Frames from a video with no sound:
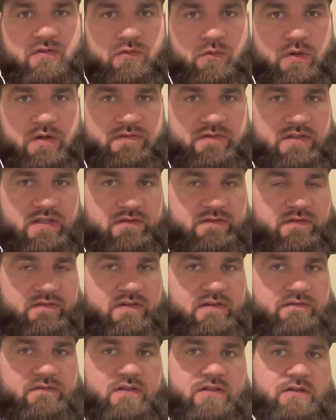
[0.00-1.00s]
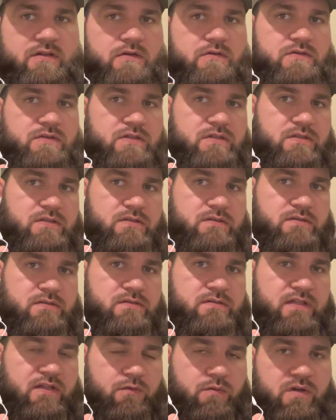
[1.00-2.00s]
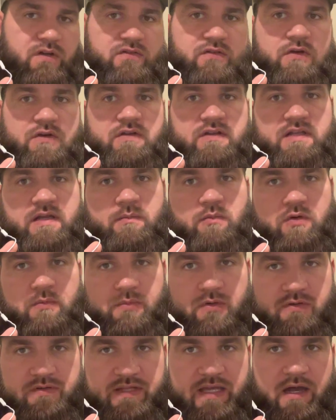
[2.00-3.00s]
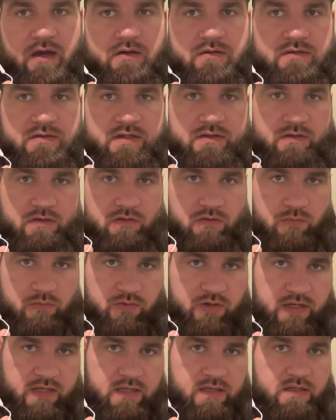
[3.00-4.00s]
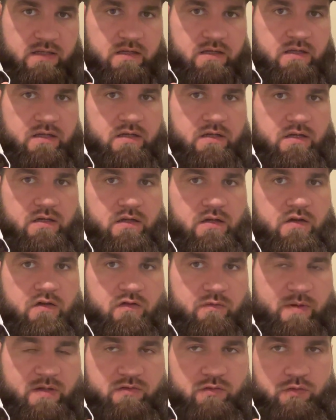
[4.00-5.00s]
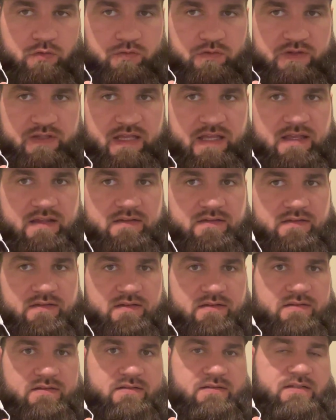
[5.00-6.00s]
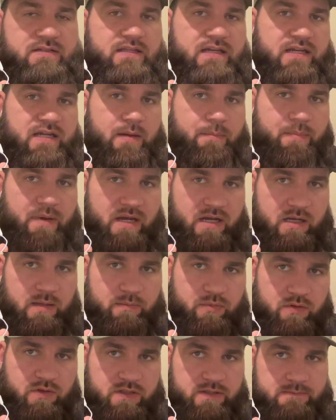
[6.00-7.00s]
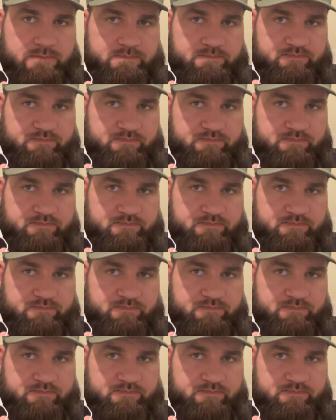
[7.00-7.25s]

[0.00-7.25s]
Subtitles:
So after like 15 videos, that's when I started to get more burnt out, and I took a little break for about 2-3 days, and then I got back up on it,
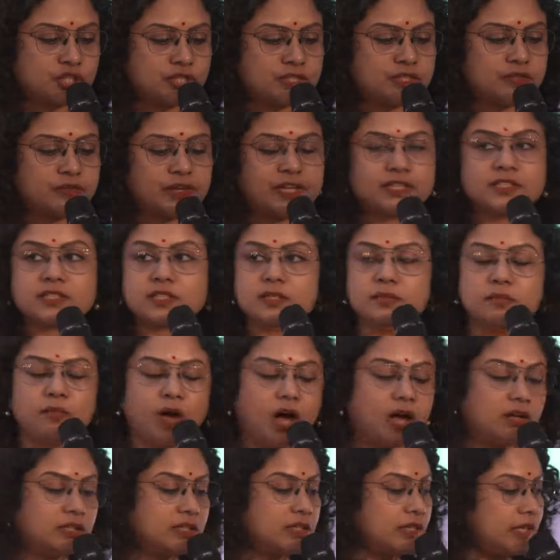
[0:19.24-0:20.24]
Director,
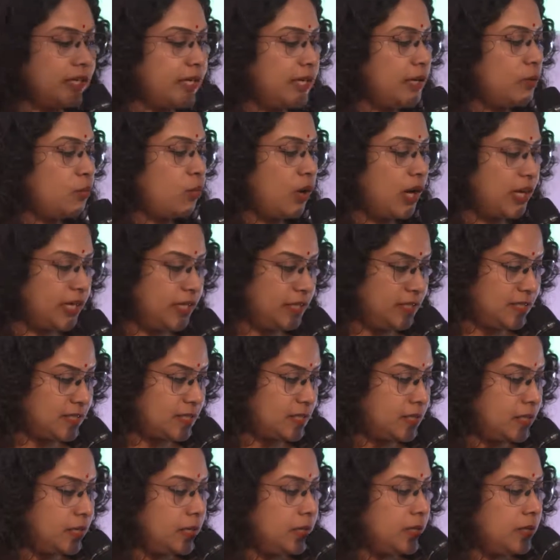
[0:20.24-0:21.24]
Mark White.
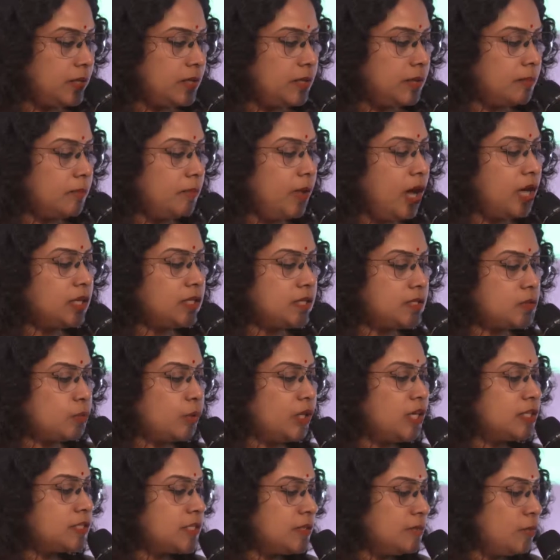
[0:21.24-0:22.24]
Mark has
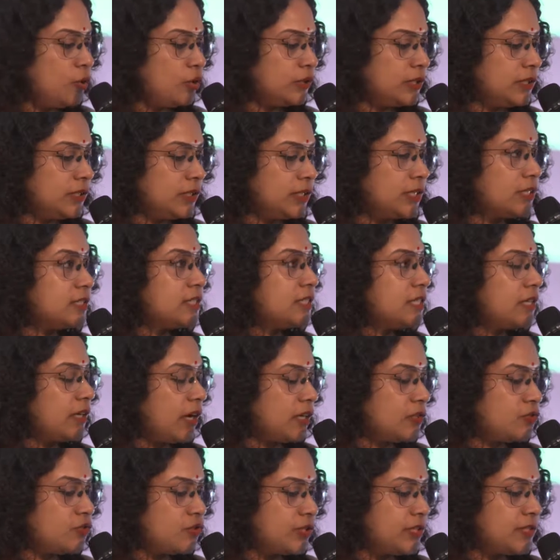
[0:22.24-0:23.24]
worked in more than 30
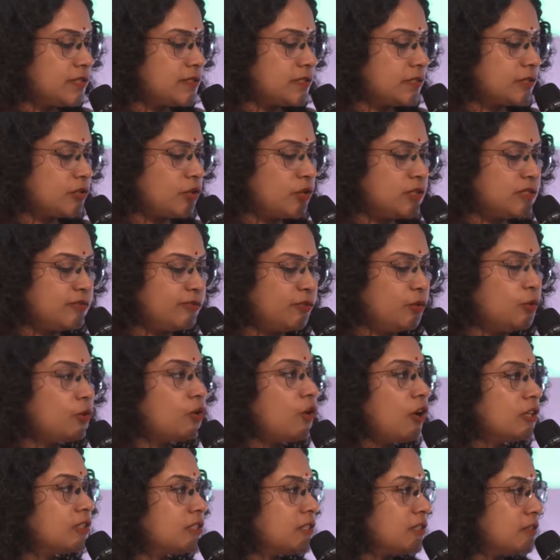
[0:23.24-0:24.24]
countries across 4
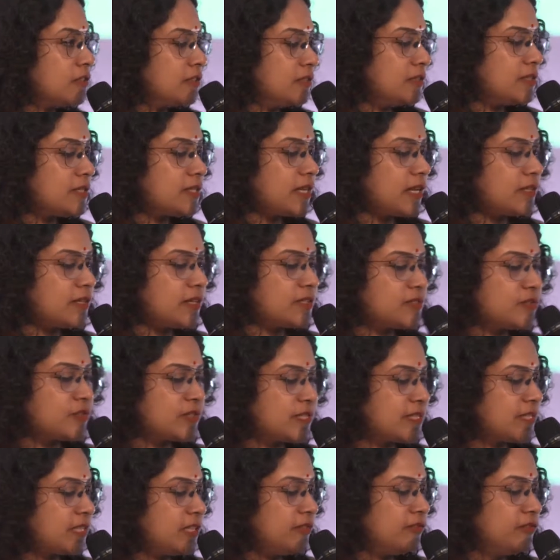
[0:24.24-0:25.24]
continents and has
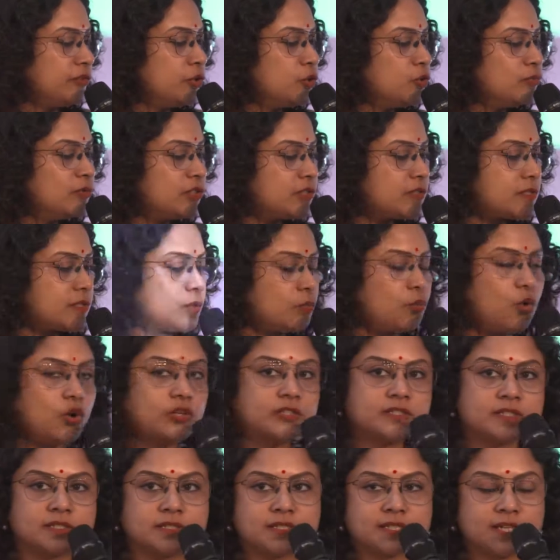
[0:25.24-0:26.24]
received numerous
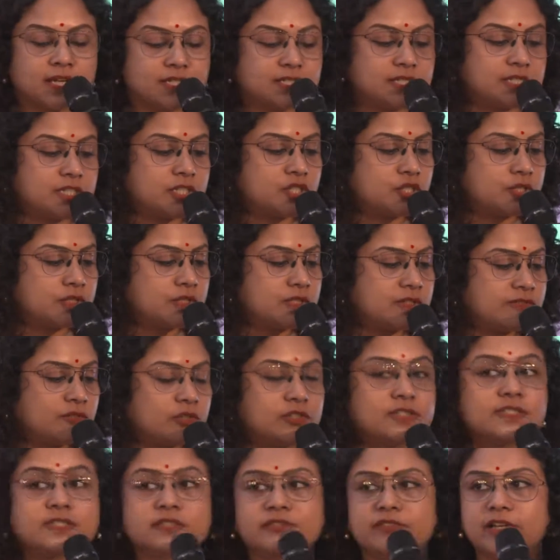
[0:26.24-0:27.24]
awards and citations for
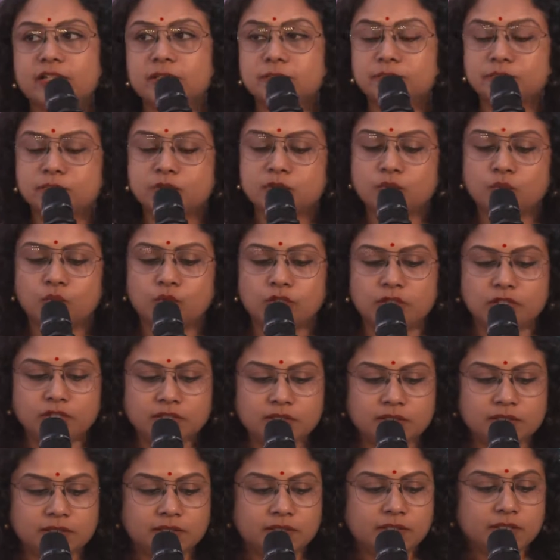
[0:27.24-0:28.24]
his development work.
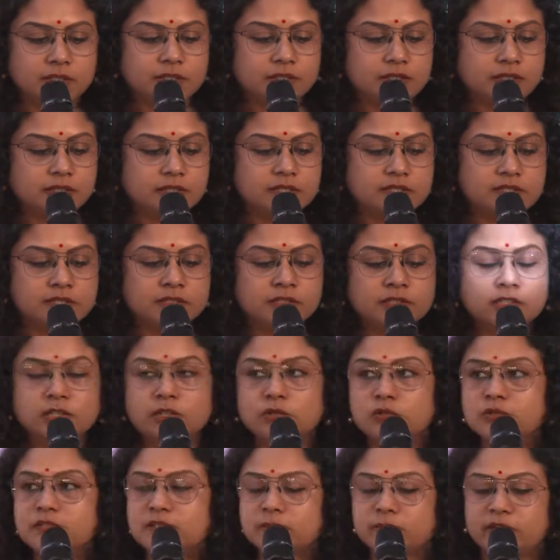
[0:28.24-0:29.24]
This
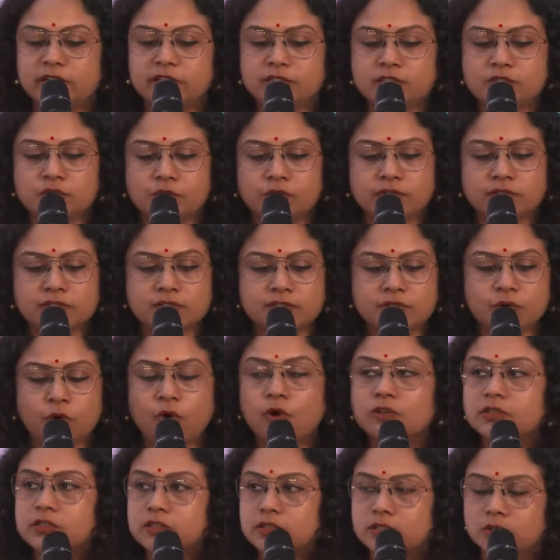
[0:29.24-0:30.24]
includes a Meritorious
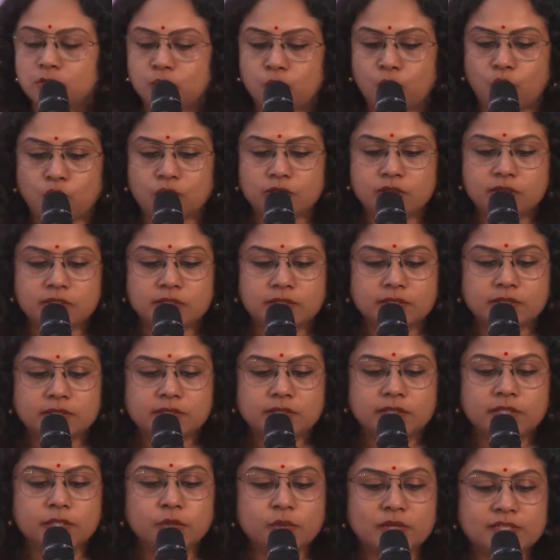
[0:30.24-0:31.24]
Honor Award,
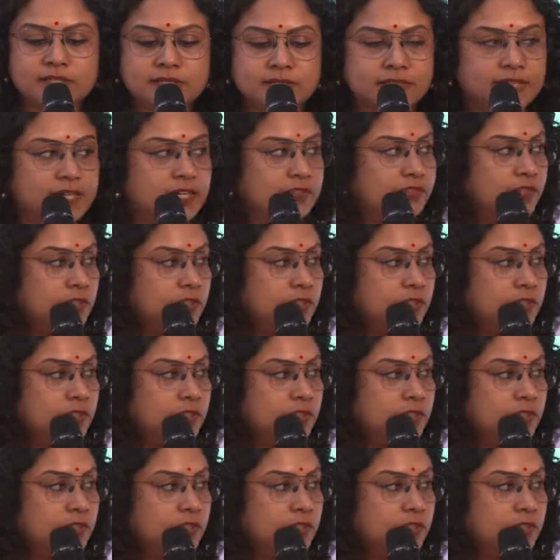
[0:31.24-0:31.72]
the US Navy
+-------+
* WHAT NEEDS TO BE DONE *
Everything from the line that contains "[0.00-7.25s]" to the final line of the data is to be duplicated exactly, both ends included, except the pictures.

* ANSWER TO THIS PROBLEM *
[0.00-7.25s]
Subtitles:
So after like 15 videos, that's when I started to get more burnt out, and I took a little break for about 2-3 days, and then I got back up on it,
[0:19.24-0:20.24]
Director,
[0:20.24-0:21.24]
Mark White.
[0:21.24-0:22.24]
Mark has
[0:22.24-0:23.24]
worked in more than 30
[0:23.24-0:24.24]
countries across 4
[0:24.24-0:25.24]
continents and has
[0:25.24-0:26.24]
received numerous
[0:26.24-0:27.24]
awards and citations for
[0:27.24-0:28.24]
his development work.
[0:28.24-0:29.24]
This
[0:29.24-0:30.24]
includes a Meritorious
[0:30.24-0:31.24]
Honor Award,
[0:31.24-0:31.72]
the US Navy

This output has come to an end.